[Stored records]
******************************

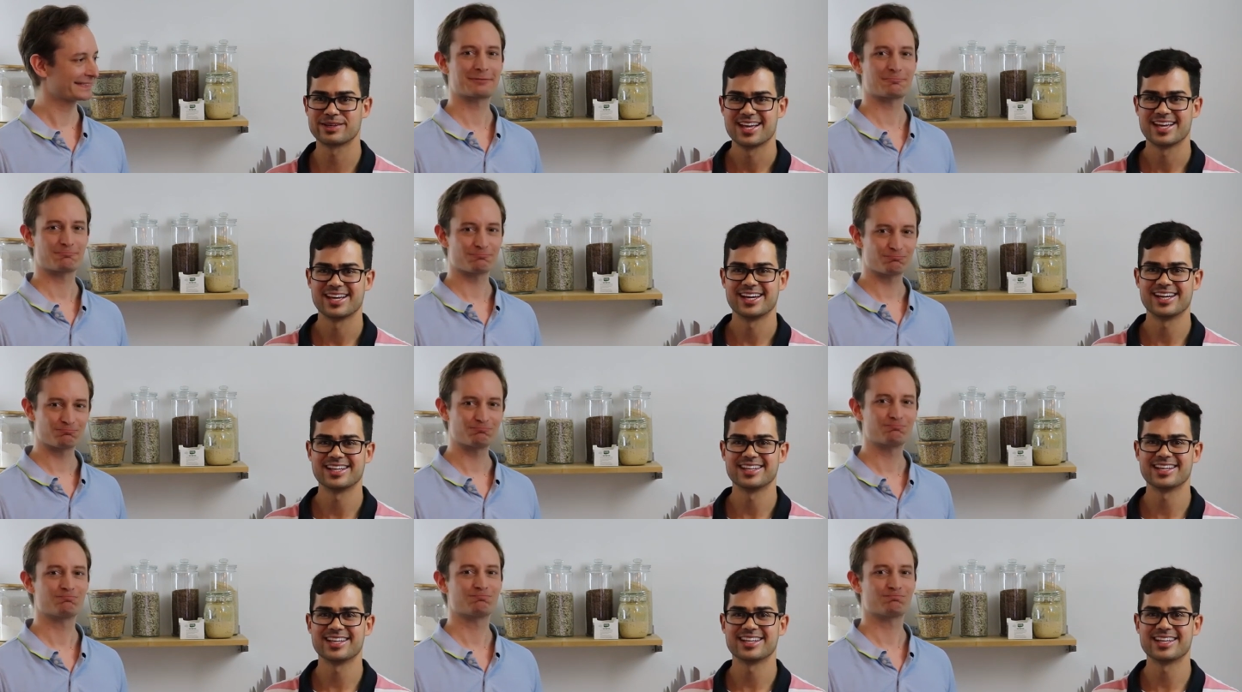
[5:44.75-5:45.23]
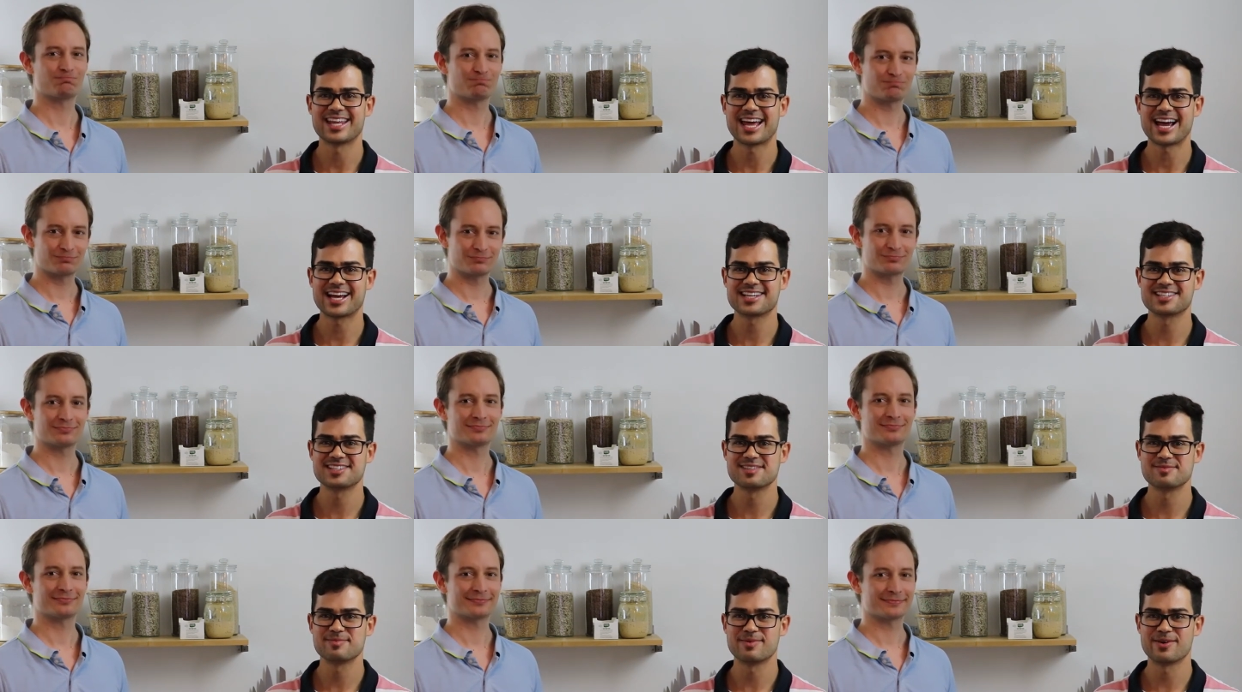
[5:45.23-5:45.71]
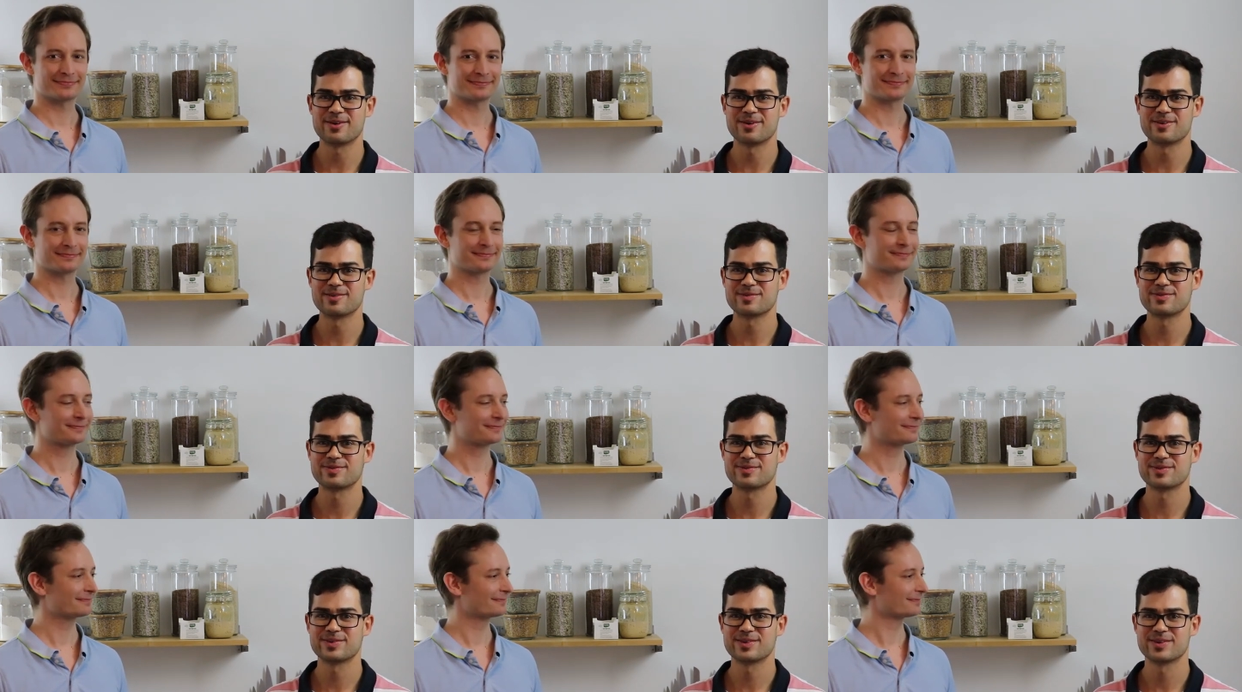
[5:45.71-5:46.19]
Speaker 1: And the next
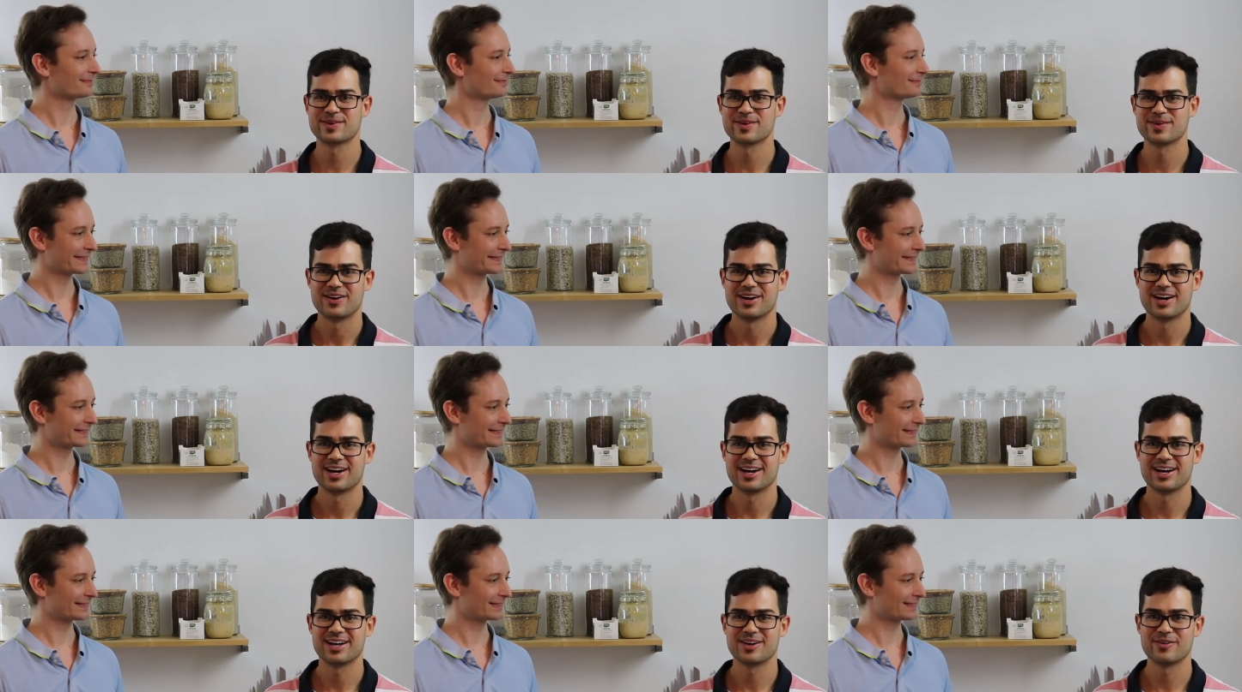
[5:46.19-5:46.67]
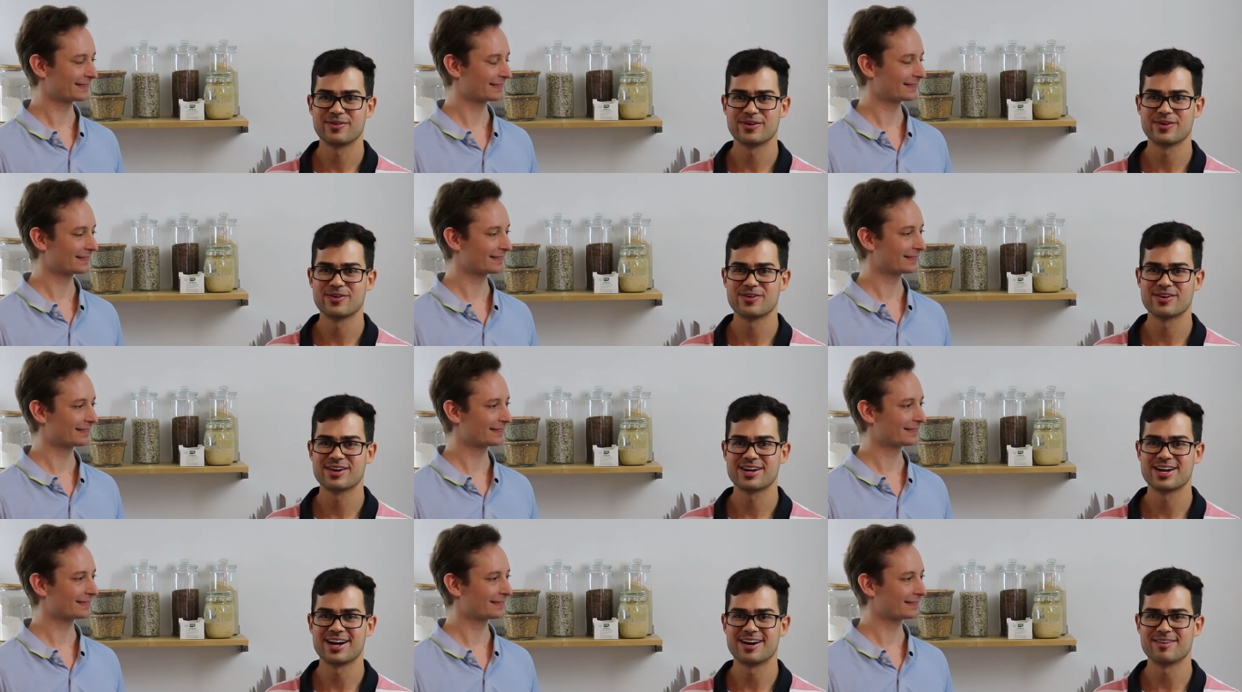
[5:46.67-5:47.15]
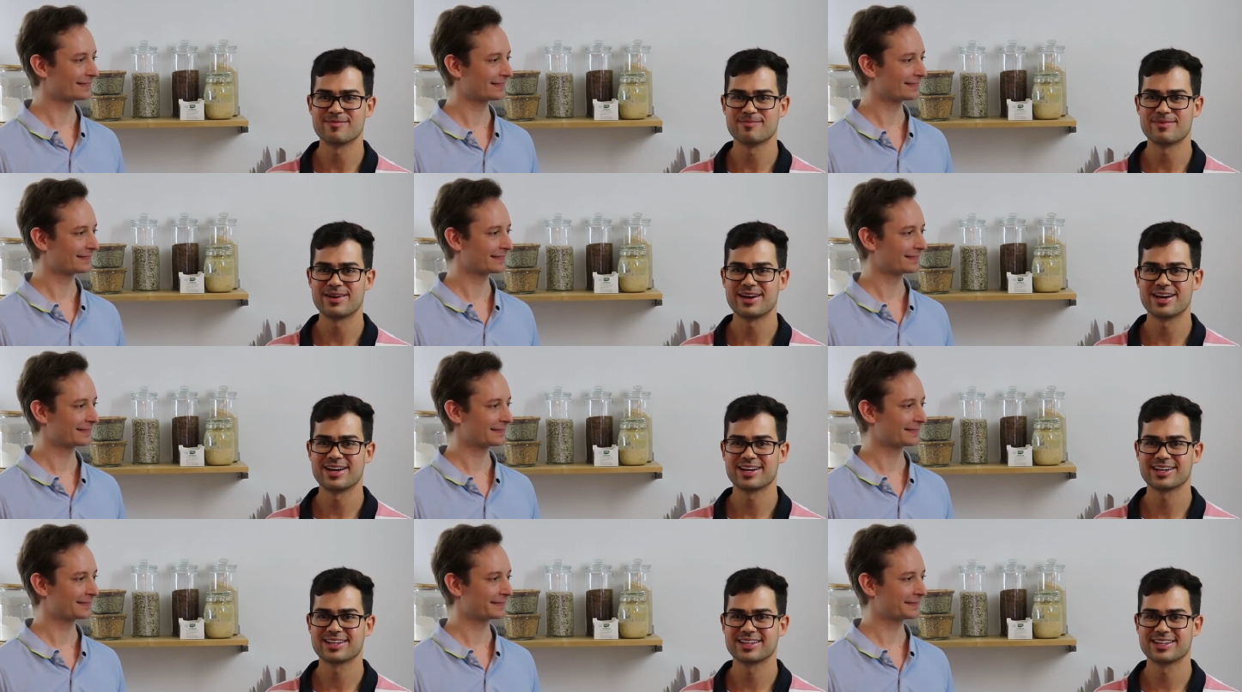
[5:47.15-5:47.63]
month I will come
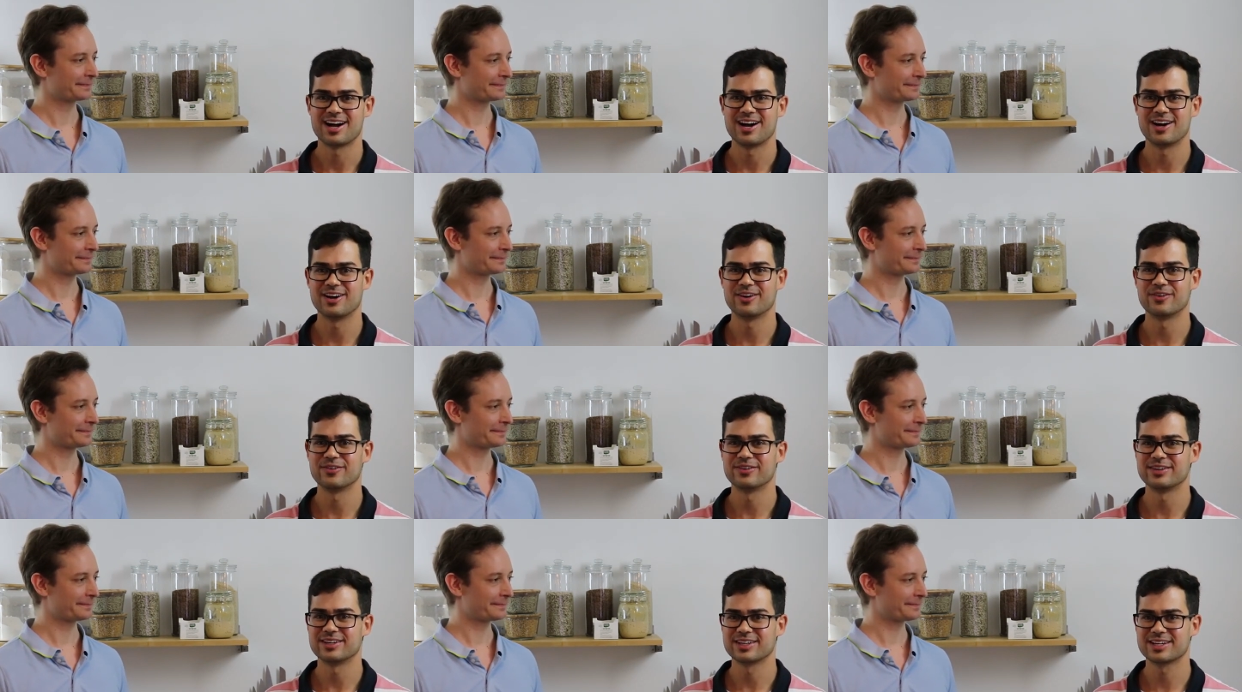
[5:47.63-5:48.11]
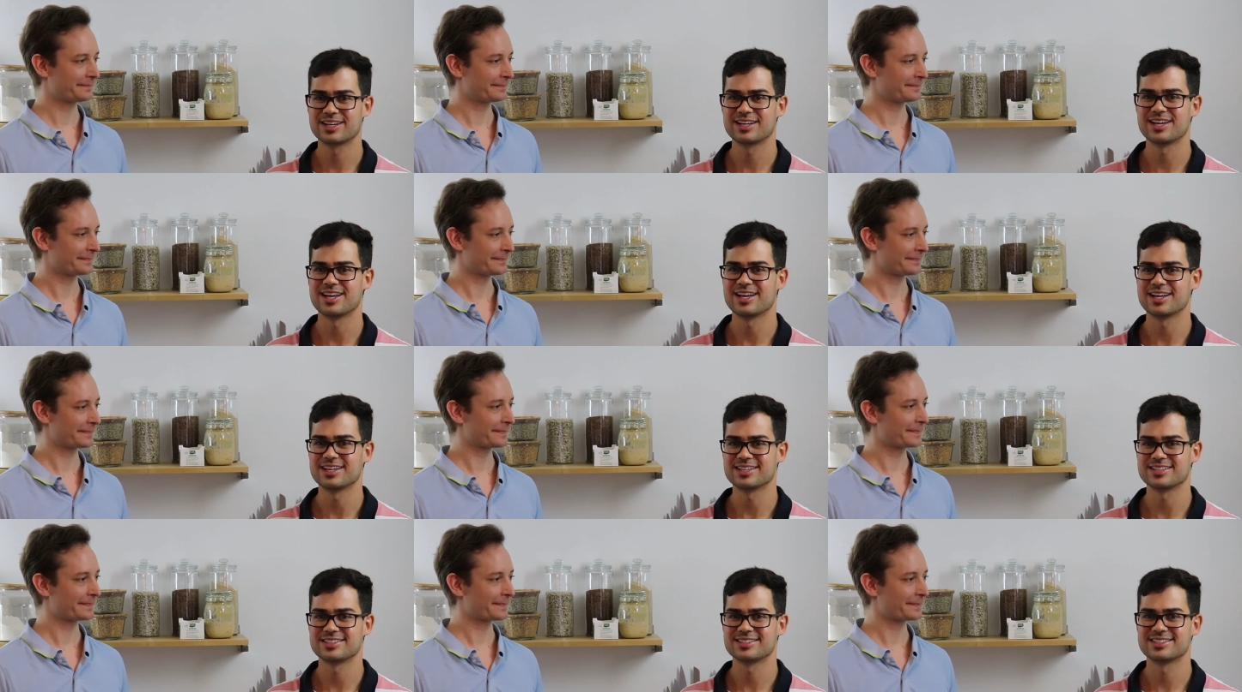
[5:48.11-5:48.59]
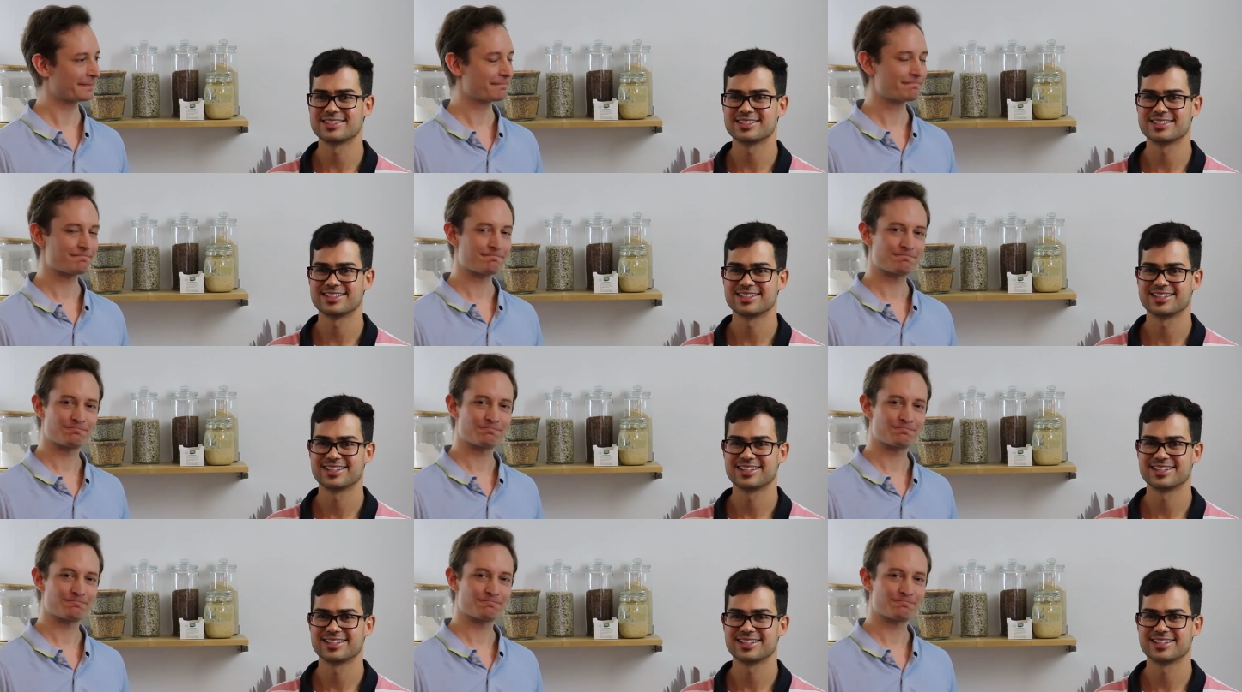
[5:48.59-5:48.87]
back our class.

******************************

Could you repeat exactly the lines from the one containing "[5:45.71-5:46.19]" to the last line of the records, both included, and leave out every picture?

[5:45.71-5:46.19]
Speaker 1: And the next
[5:46.19-5:46.67]
[5:46.67-5:47.15]
[5:47.15-5:47.63]
month I will come
[5:47.63-5:48.11]
[5:48.11-5:48.59]
[5:48.59-5:48.87]
back our class.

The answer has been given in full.